EXERCISE: In the records below, find the line with "[714.49-715.09s]" and the line with "What the speaker". Print both exactly, along with every line between them, and no other line.

MATERIAL PROVIDED:
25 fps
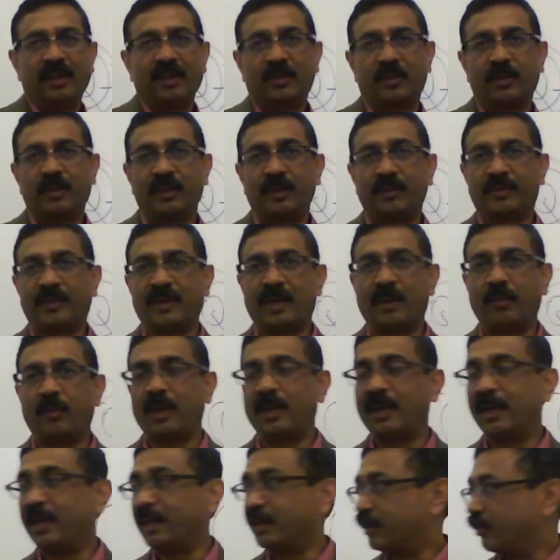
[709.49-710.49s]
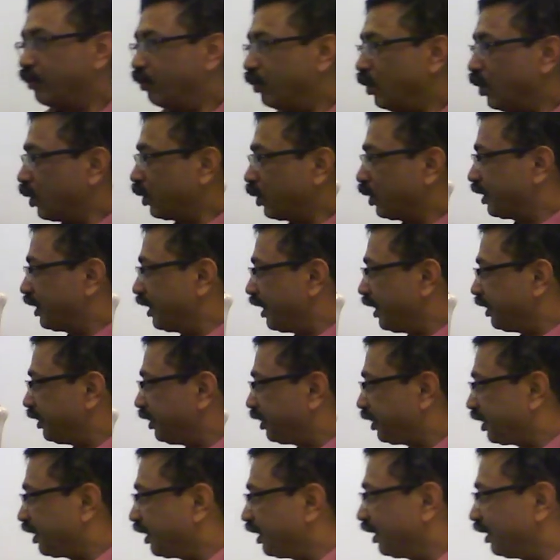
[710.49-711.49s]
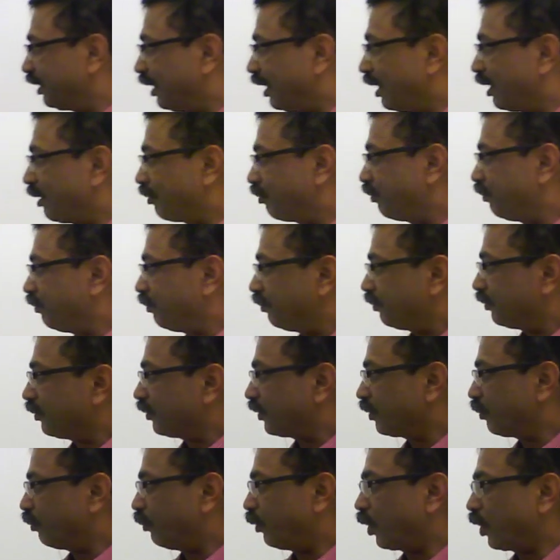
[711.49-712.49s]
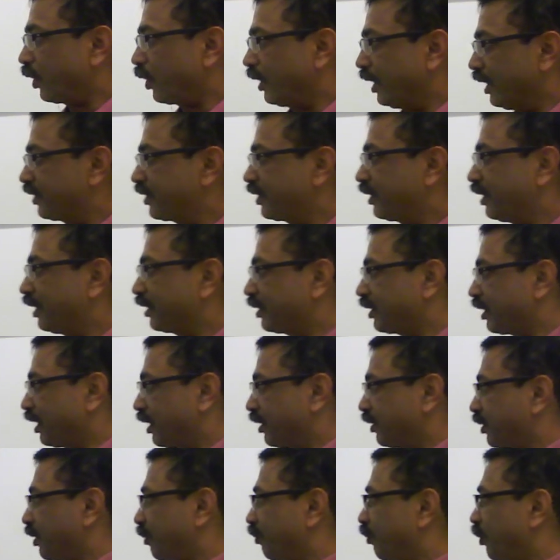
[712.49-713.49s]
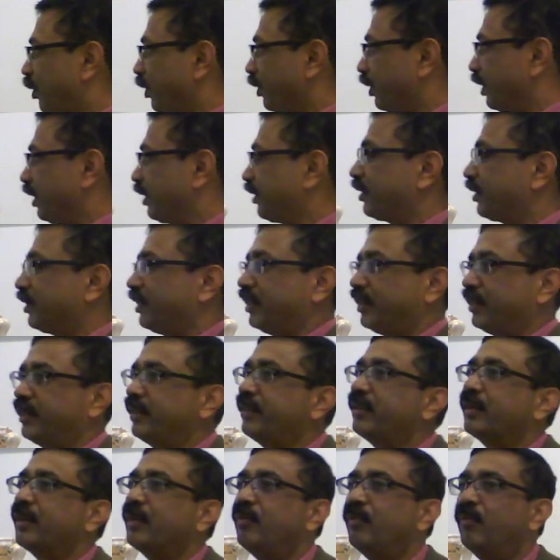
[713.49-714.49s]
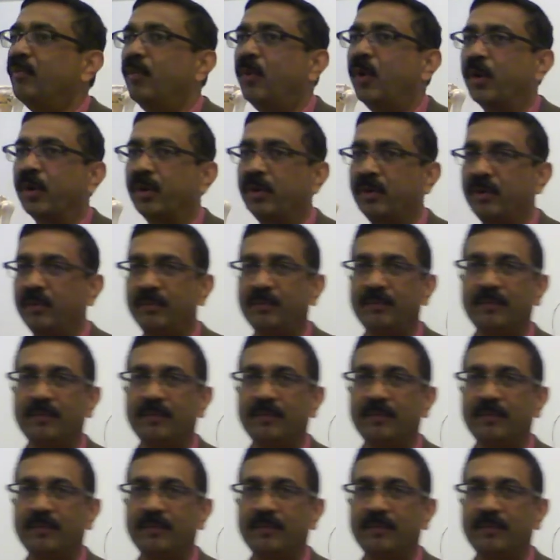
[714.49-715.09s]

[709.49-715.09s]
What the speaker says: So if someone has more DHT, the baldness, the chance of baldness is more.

* * *

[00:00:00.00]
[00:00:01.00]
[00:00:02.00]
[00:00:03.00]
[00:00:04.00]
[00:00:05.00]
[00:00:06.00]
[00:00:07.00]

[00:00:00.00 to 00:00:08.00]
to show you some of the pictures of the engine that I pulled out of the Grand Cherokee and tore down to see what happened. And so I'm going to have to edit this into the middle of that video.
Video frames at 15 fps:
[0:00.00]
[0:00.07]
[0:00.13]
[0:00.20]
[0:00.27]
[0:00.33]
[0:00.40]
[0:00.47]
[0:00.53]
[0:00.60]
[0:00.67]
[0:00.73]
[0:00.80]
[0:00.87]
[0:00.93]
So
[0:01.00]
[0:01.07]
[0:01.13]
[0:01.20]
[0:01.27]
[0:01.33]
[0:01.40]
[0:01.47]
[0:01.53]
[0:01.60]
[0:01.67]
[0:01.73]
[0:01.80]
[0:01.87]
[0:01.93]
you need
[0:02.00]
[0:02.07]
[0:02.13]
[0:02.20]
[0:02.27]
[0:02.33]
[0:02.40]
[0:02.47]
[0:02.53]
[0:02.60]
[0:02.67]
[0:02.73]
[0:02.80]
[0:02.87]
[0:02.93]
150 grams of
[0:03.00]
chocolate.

RESPONSE:
[714.49-715.09s]

[709.49-715.09s]
What the speaker says: So if someone has more DHT, the baldness, the chance of baldness is more.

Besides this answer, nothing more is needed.